R code Chapter 1
This document contains abridged sections from Discovering Statistics Using R and RStudio by Andy Field so there are some copyright considerations. You can use this material for teaching and non-profit activities but please do not meddle with it or claim it as your own work.

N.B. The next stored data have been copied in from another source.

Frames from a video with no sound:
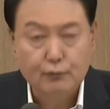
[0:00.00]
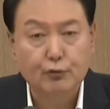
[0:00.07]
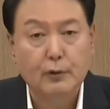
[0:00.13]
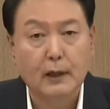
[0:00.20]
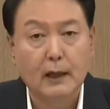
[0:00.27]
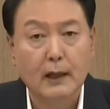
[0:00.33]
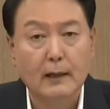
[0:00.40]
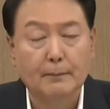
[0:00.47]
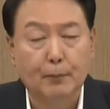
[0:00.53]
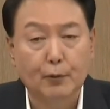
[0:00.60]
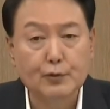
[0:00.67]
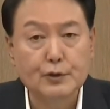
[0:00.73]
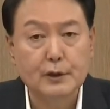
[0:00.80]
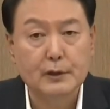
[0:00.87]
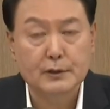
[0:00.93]
국가
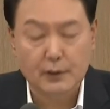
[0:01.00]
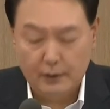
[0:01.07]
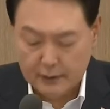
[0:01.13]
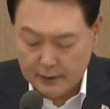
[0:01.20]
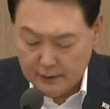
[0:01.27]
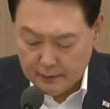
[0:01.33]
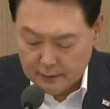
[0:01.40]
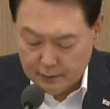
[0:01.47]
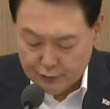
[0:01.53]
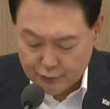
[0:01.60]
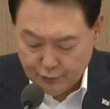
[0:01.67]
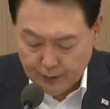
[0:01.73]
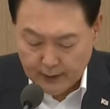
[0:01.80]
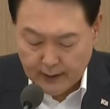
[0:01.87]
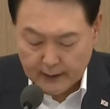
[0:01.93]
본질적 기능을
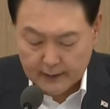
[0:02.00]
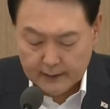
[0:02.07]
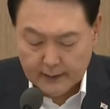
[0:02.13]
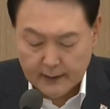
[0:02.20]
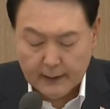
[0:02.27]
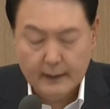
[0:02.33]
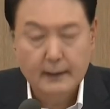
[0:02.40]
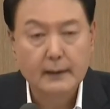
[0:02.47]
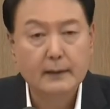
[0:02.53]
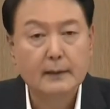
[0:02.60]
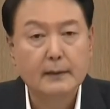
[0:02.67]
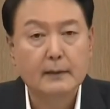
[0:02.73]
수행하는데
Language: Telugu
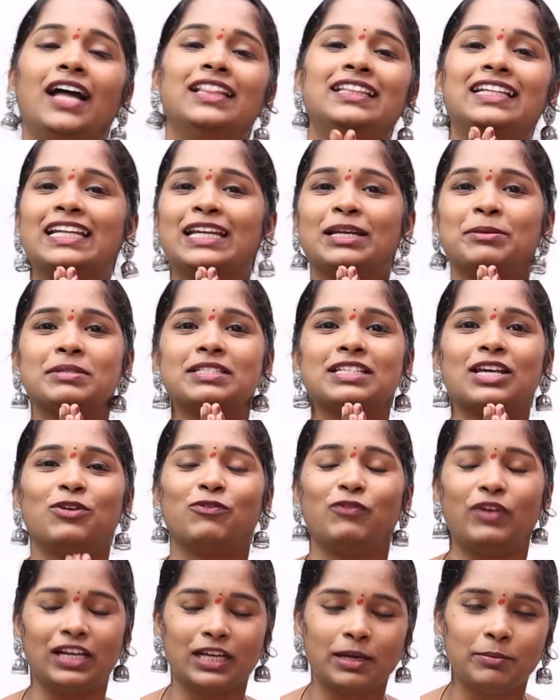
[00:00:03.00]
అందరికీ
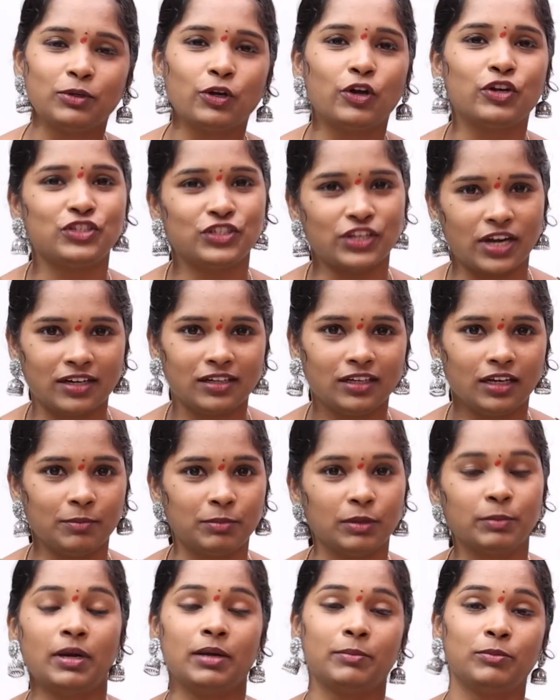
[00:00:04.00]
నమస్కారం వెల్కమ్ టు అవర్ ఛానల్
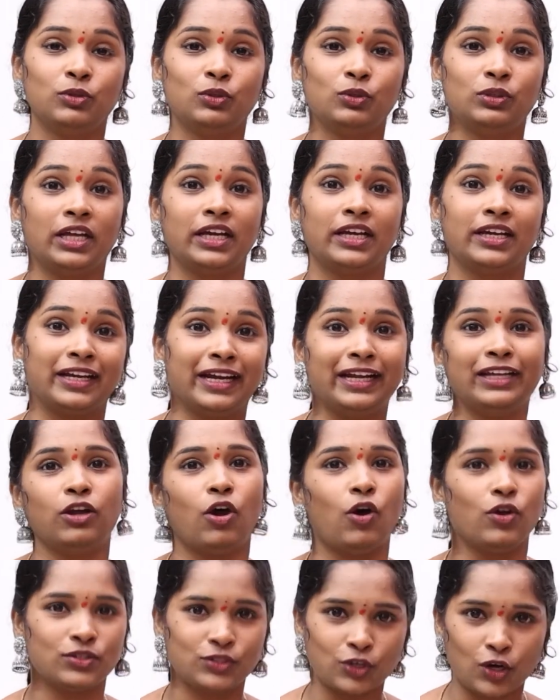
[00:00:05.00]
ఇప్పుడు మన ముందు ద గ్రేట్
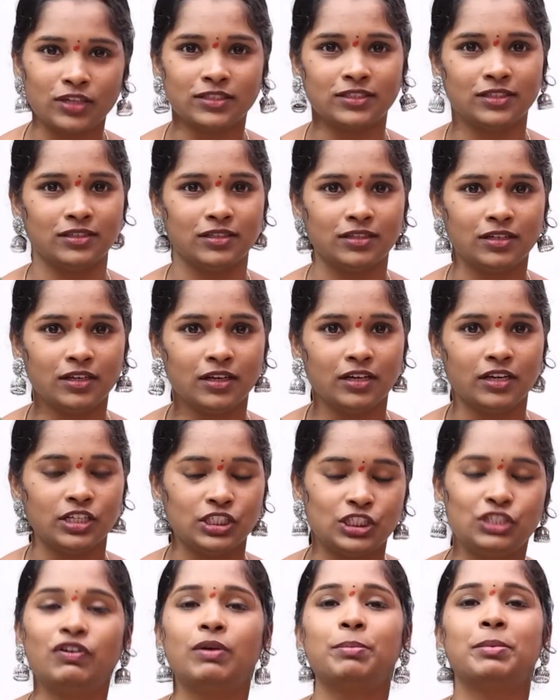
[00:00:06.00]
ఆస్ట్రాలజర్
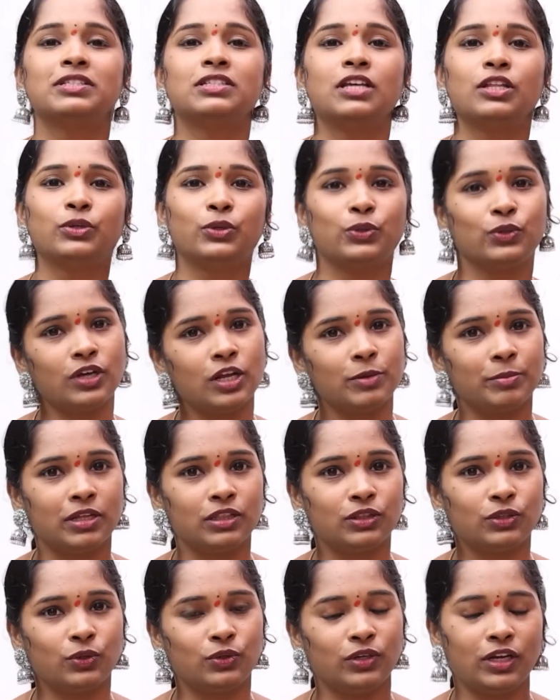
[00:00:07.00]
శివప్రసాద్ గురుగారు
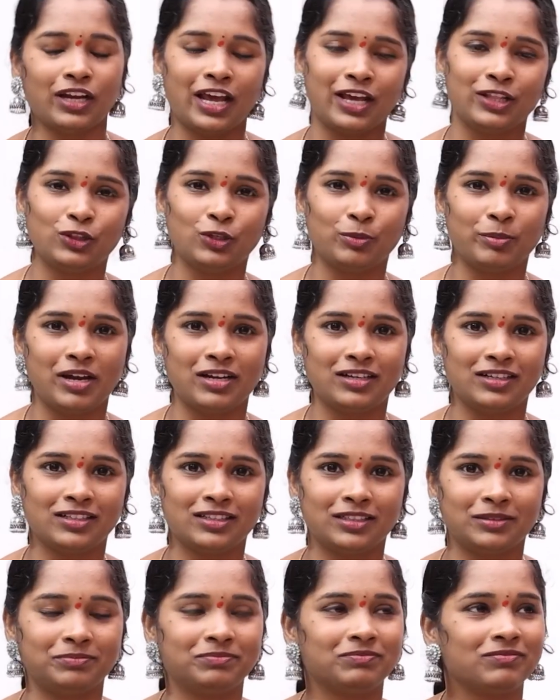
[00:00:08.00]
మనతో ఉన్నారు ఆయనతో
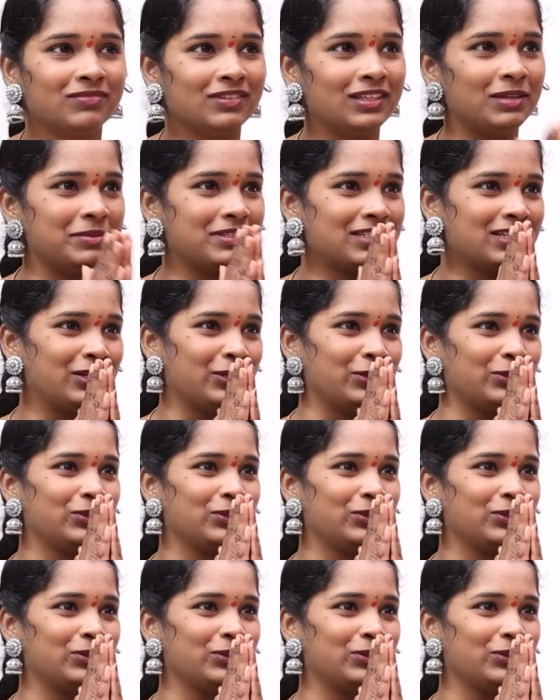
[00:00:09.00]
మాట్లాడదాం నమస్కారం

See the full license terms at the bottom of the page.
# Make sure to load this packages
library(tidyverse)
Functions and objects
metallica <- c("Lars","James","Jason", "Kirk")
metallica <- metallica[metallica != "Jason"]

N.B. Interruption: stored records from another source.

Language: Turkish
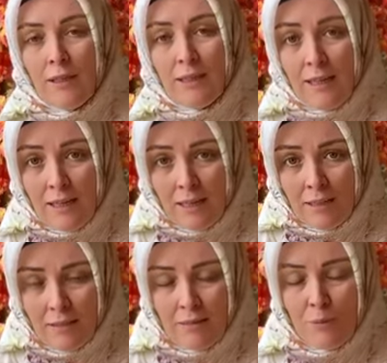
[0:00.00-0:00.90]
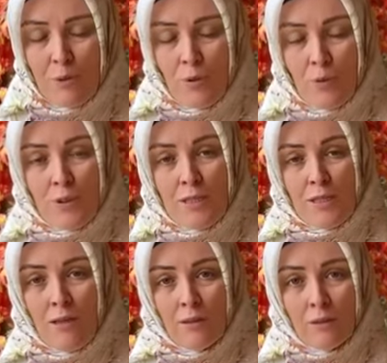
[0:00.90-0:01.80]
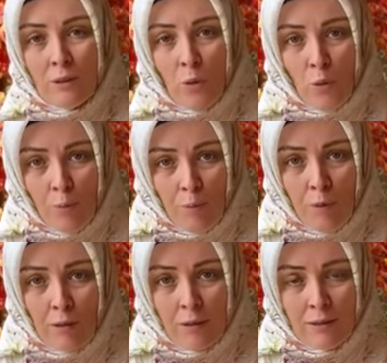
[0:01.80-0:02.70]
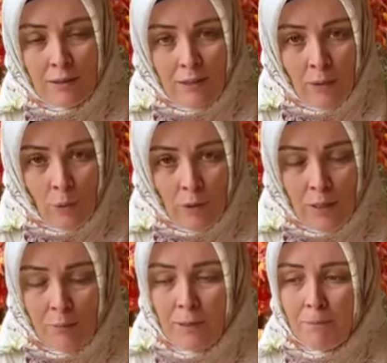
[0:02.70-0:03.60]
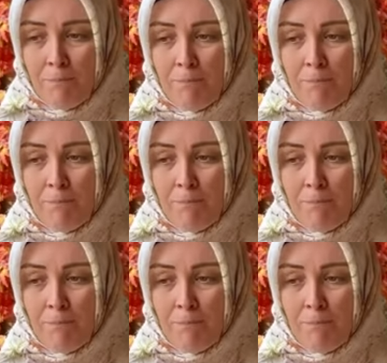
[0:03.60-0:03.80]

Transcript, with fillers: genel psikolojik sağlığını korumamak adına da önemli.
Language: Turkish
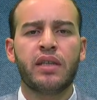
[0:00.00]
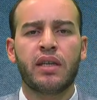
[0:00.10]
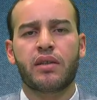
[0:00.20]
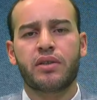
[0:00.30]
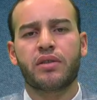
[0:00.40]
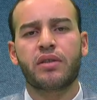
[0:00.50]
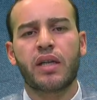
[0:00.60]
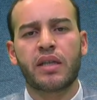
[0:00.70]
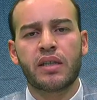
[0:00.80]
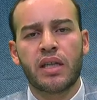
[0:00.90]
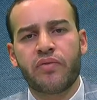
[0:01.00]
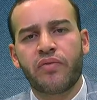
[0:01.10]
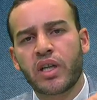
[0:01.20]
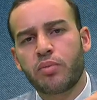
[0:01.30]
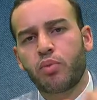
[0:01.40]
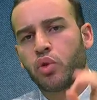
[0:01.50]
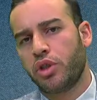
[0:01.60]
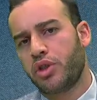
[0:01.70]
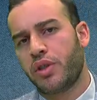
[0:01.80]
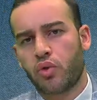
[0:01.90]
yarıştıkları infak budur
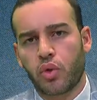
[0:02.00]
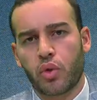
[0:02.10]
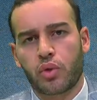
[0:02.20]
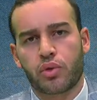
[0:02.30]
işte diyor.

metallica <- c(metallica, "Rob")
print(metallica)
## [1] "Lars" "James" "Kirk" "Rob"
metallica %>% print(.)
## [1] "Lars" "James" "Kirk" "Rob"
R markdown
Basic text formatting
- Italic (*):
Make text *italic* by placing it between asterisks (with no spaces)
will knit as: Make text italic by placing it between asterisks (with no spaces) - Bold (**):
Make text **bold** by placing it between asterisks (with no spaces)

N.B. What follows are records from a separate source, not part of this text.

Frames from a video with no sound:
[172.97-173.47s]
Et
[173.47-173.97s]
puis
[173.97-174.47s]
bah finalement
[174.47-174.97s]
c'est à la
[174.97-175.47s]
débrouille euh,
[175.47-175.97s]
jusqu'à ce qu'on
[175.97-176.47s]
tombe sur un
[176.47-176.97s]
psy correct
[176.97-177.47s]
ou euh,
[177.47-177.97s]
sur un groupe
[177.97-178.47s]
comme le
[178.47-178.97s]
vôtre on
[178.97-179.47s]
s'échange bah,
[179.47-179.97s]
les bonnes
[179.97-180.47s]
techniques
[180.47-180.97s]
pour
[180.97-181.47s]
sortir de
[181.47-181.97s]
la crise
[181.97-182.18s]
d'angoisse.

will knit as: Make text bold by placing it between asterisks (with no spaces) - Superscript (^^):
Make text^superscript^ by placing it between carats (with no spaces)
will knit as: Make text^superscript^ by placing it between asterisks (with no spaces) - Subscript (~~):
Make text~subscript~ by placing it between tildes (with no spaces)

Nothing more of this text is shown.